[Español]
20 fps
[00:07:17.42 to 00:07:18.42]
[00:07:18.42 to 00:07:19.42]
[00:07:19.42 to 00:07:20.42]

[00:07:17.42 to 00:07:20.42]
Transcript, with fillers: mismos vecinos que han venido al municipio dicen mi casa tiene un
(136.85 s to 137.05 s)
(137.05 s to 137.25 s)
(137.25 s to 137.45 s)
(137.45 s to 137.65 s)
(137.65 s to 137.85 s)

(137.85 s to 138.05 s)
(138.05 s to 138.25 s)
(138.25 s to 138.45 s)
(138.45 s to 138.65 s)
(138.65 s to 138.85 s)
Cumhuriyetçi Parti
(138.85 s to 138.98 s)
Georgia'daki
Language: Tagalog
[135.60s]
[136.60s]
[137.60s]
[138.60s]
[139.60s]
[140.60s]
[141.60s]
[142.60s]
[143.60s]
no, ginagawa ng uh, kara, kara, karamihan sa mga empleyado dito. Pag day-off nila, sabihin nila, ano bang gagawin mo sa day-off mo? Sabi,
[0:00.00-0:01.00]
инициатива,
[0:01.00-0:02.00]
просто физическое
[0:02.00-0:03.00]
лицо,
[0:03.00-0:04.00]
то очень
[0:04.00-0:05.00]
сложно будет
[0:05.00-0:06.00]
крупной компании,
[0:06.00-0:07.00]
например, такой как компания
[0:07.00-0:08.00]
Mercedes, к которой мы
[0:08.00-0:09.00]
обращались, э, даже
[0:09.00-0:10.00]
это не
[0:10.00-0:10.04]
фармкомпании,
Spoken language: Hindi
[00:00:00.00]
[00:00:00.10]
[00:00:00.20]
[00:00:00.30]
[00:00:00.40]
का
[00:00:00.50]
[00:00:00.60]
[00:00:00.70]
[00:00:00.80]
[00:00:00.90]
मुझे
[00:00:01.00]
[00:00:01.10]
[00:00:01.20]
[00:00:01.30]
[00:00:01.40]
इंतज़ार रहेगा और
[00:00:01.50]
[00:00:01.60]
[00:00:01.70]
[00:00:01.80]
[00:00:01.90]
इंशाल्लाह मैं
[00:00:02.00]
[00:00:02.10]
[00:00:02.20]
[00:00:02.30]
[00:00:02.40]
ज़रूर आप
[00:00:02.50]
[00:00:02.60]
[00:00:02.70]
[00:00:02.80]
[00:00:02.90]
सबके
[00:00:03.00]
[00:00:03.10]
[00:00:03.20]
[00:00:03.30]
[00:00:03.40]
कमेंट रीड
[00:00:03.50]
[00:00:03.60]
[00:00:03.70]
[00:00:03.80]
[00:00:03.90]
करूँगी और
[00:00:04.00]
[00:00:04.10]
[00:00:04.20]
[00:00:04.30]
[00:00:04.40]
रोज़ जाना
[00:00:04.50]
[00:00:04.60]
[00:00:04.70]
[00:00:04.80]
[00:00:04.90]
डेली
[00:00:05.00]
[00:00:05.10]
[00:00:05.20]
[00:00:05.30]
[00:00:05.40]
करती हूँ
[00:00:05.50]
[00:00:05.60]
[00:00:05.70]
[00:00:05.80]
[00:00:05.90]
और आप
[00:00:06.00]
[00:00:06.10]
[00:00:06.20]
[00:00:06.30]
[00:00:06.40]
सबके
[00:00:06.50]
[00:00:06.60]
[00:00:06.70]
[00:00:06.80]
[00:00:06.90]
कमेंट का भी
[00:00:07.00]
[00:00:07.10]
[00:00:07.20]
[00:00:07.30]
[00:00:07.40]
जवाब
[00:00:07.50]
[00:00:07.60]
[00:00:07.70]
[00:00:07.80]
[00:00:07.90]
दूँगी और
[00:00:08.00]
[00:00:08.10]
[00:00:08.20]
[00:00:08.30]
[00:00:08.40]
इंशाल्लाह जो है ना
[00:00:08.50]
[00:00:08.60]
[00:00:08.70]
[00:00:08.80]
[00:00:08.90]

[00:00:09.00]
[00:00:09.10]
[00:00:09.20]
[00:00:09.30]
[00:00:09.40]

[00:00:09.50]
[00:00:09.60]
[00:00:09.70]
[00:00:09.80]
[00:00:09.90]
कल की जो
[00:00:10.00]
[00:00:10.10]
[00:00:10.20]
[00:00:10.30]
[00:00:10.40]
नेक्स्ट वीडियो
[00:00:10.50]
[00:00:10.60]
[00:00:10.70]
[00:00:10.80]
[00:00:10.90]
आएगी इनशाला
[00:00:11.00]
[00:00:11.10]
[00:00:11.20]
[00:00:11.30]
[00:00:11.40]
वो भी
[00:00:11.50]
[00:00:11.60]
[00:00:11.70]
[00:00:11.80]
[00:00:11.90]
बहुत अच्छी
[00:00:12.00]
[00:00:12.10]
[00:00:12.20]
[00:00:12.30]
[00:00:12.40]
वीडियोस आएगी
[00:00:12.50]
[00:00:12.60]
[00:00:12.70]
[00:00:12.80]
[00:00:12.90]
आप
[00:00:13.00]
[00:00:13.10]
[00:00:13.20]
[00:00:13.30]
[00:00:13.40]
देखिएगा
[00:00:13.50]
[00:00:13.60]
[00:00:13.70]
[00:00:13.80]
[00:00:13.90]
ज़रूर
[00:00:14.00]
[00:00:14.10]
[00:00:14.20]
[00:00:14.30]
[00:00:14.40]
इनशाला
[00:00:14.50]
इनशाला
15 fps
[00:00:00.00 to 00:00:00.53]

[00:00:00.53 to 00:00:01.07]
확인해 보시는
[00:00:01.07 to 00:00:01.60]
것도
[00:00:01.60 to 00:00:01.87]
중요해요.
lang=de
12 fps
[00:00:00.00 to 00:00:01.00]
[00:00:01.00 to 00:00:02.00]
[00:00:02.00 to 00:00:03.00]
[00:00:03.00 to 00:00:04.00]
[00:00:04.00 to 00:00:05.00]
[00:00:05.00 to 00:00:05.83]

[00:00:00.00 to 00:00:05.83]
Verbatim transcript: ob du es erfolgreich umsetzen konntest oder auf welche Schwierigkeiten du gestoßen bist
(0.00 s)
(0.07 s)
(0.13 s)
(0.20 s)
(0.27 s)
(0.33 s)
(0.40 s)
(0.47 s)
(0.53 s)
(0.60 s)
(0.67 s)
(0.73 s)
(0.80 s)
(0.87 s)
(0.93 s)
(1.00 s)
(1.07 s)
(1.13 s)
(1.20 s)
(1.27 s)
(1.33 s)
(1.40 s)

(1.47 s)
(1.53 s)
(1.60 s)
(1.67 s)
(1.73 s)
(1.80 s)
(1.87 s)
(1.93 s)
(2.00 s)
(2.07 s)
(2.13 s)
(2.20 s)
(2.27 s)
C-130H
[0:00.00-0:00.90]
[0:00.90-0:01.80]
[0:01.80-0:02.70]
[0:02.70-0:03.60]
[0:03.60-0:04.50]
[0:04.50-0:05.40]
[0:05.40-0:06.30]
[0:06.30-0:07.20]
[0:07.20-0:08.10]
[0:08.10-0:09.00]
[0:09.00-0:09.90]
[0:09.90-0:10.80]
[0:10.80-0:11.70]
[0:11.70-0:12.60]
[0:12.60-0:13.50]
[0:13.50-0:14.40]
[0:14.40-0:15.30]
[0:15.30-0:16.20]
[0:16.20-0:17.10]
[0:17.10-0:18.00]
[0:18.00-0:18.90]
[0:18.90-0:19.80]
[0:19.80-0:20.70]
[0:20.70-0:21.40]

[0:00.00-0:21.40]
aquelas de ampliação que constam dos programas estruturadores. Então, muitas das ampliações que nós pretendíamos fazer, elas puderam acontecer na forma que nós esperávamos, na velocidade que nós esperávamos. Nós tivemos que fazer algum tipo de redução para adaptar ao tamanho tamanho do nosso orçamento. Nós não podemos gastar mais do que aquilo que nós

• Problem description
Restate the full data above, keeping each word intact.

• Your solution
[Español]
20 fps
[00:07:17.42 to 00:07:18.42]
[00:07:18.42 to 00:07:19.42]
[00:07:19.42 to 00:07:20.42]

[00:07:17.42 to 00:07:20.42]
Transcript, with fillers: mismos vecinos que han venido al municipio dicen mi casa tiene un
(136.85 s to 137.05 s)
(137.05 s to 137.25 s)
(137.25 s to 137.45 s)
(137.45 s to 137.65 s)
(137.65 s to 137.85 s)

(137.85 s to 138.05 s)
(138.05 s to 138.25 s)
(138.25 s to 138.45 s)
(138.45 s to 138.65 s)
(138.65 s to 138.85 s)
Cumhuriyetçi Parti
(138.85 s to 138.98 s)
Georgia'daki
Language: Tagalog
[135.60s]
[136.60s]
[137.60s]
[138.60s]
[139.60s]
[140.60s]
[141.60s]
[142.60s]
[143.60s]
no, ginagawa ng uh, kara, kara, karamihan sa mga empleyado dito. Pag day-off nila, sabihin nila, ano bang gagawin mo sa day-off mo? Sabi,
[0:00.00-0:01.00]
инициатива,
[0:01.00-0:02.00]
просто физическое
[0:02.00-0:03.00]
лицо,
[0:03.00-0:04.00]
то очень
[0:04.00-0:05.00]
сложно будет
[0:05.00-0:06.00]
крупной компании,
[0:06.00-0:07.00]
например, такой как компания
[0:07.00-0:08.00]
Mercedes, к которой мы
[0:08.00-0:09.00]
обращались, э, даже
[0:09.00-0:10.00]
это не
[0:10.00-0:10.04]
фармкомпании,
Spoken language: Hindi
[00:00:00.00]
[00:00:00.10]
[00:00:00.20]
[00:00:00.30]
[00:00:00.40]
का
[00:00:00.50]
[00:00:00.60]
[00:00:00.70]
[00:00:00.80]
[00:00:00.90]
मुझे
[00:00:01.00]
[00:00:01.10]
[00:00:01.20]
[00:00:01.30]
[00:00:01.40]
इंतज़ार रहेगा और
[00:00:01.50]
[00:00:01.60]
[00:00:01.70]
[00:00:01.80]
[00:00:01.90]
इंशाल्लाह मैं
[00:00:02.00]
[00:00:02.10]
[00:00:02.20]
[00:00:02.30]
[00:00:02.40]
ज़रूर आप
[00:00:02.50]
[00:00:02.60]
[00:00:02.70]
[00:00:02.80]
[00:00:02.90]
सबके
[00:00:03.00]
[00:00:03.10]
[00:00:03.20]
[00:00:03.30]
[00:00:03.40]
कमेंट रीड
[00:00:03.50]
[00:00:03.60]
[00:00:03.70]
[00:00:03.80]
[00:00:03.90]
करूँगी और
[00:00:04.00]
[00:00:04.10]
[00:00:04.20]
[00:00:04.30]
[00:00:04.40]
रोज़ जाना
[00:00:04.50]
[00:00:04.60]
[00:00:04.70]
[00:00:04.80]
[00:00:04.90]
डेली
[00:00:05.00]
[00:00:05.10]
[00:00:05.20]
[00:00:05.30]
[00:00:05.40]
करती हूँ
[00:00:05.50]
[00:00:05.60]
[00:00:05.70]
[00:00:05.80]
[00:00:05.90]
और आप
[00:00:06.00]
[00:00:06.10]
[00:00:06.20]
[00:00:06.30]
[00:00:06.40]
सबके
[00:00:06.50]
[00:00:06.60]
[00:00:06.70]
[00:00:06.80]
[00:00:06.90]
कमेंट का भी
[00:00:07.00]
[00:00:07.10]
[00:00:07.20]
[00:00:07.30]
[00:00:07.40]
जवाब
[00:00:07.50]
[00:00:07.60]
[00:00:07.70]
[00:00:07.80]
[00:00:07.90]
दूँगी और
[00:00:08.00]
[00:00:08.10]
[00:00:08.20]
[00:00:08.30]
[00:00:08.40]
इंशाल्लाह जो है ना
[00:00:08.50]
[00:00:08.60]
[00:00:08.70]
[00:00:08.80]
[00:00:08.90]

[00:00:09.00]
[00:00:09.10]
[00:00:09.20]
[00:00:09.30]
[00:00:09.40]

[00:00:09.50]
[00:00:09.60]
[00:00:09.70]
[00:00:09.80]
[00:00:09.90]
कल की जो
[00:00:10.00]
[00:00:10.10]
[00:00:10.20]
[00:00:10.30]
[00:00:10.40]
नेक्स्ट वीडियो
[00:00:10.50]
[00:00:10.60]
[00:00:10.70]
[00:00:10.80]
[00:00:10.90]
आएगी इनशाला
[00:00:11.00]
[00:00:11.10]
[00:00:11.20]
[00:00:11.30]
[00:00:11.40]
वो भी
[00:00:11.50]
[00:00:11.60]
[00:00:11.70]
[00:00:11.80]
[00:00:11.90]
बहुत अच्छी
[00:00:12.00]
[00:00:12.10]
[00:00:12.20]
[00:00:12.30]
[00:00:12.40]
वीडियोस आएगी
[00:00:12.50]
[00:00:12.60]
[00:00:12.70]
[00:00:12.80]
[00:00:12.90]
आप
[00:00:13.00]
[00:00:13.10]
[00:00:13.20]
[00:00:13.30]
[00:00:13.40]
देखिएगा
[00:00:13.50]
[00:00:13.60]
[00:00:13.70]
[00:00:13.80]
[00:00:13.90]
ज़रूर
[00:00:14.00]
[00:00:14.10]
[00:00:14.20]
[00:00:14.30]
[00:00:14.40]
इनशाला
[00:00:14.50]
इनशाला
15 fps
[00:00:00.00 to 00:00:00.53]

[00:00:00.53 to 00:00:01.07]
확인해 보시는
[00:00:01.07 to 00:00:01.60]
것도
[00:00:01.60 to 00:00:01.87]
중요해요.
lang=de
12 fps
[00:00:00.00 to 00:00:01.00]
[00:00:01.00 to 00:00:02.00]
[00:00:02.00 to 00:00:03.00]
[00:00:03.00 to 00:00:04.00]
[00:00:04.00 to 00:00:05.00]
[00:00:05.00 to 00:00:05.83]

[00:00:00.00 to 00:00:05.83]
Verbatim transcript: ob du es erfolgreich umsetzen konntest oder auf welche Schwierigkeiten du gestoßen bist
(0.00 s)
(0.07 s)
(0.13 s)
(0.20 s)
(0.27 s)
(0.33 s)
(0.40 s)
(0.47 s)
(0.53 s)
(0.60 s)
(0.67 s)
(0.73 s)
(0.80 s)
(0.87 s)
(0.93 s)
(1.00 s)
(1.07 s)
(1.13 s)
(1.20 s)
(1.27 s)
(1.33 s)
(1.40 s)

(1.47 s)
(1.53 s)
(1.60 s)
(1.67 s)
(1.73 s)
(1.80 s)
(1.87 s)
(1.93 s)
(2.00 s)
(2.07 s)
(2.13 s)
(2.20 s)
(2.27 s)
C-130H
[0:00.00-0:00.90]
[0:00.90-0:01.80]
[0:01.80-0:02.70]
[0:02.70-0:03.60]
[0:03.60-0:04.50]
[0:04.50-0:05.40]
[0:05.40-0:06.30]
[0:06.30-0:07.20]
[0:07.20-0:08.10]
[0:08.10-0:09.00]
[0:09.00-0:09.90]
[0:09.90-0:10.80]
[0:10.80-0:11.70]
[0:11.70-0:12.60]
[0:12.60-0:13.50]
[0:13.50-0:14.40]
[0:14.40-0:15.30]
[0:15.30-0:16.20]
[0:16.20-0:17.10]
[0:17.10-0:18.00]
[0:18.00-0:18.90]
[0:18.90-0:19.80]
[0:19.80-0:20.70]
[0:20.70-0:21.40]

[0:00.00-0:21.40]
aquelas de ampliação que constam dos programas estruturadores. Então, muitas das ampliações que nós pretendíamos fazer, elas puderam acontecer na forma que nós esperávamos, na velocidade que nós esperávamos. Nós tivemos que fazer algum tipo de redução para adaptar ao tamanho tamanho do nosso orçamento. Nós não podemos gastar mais do que aquilo que nós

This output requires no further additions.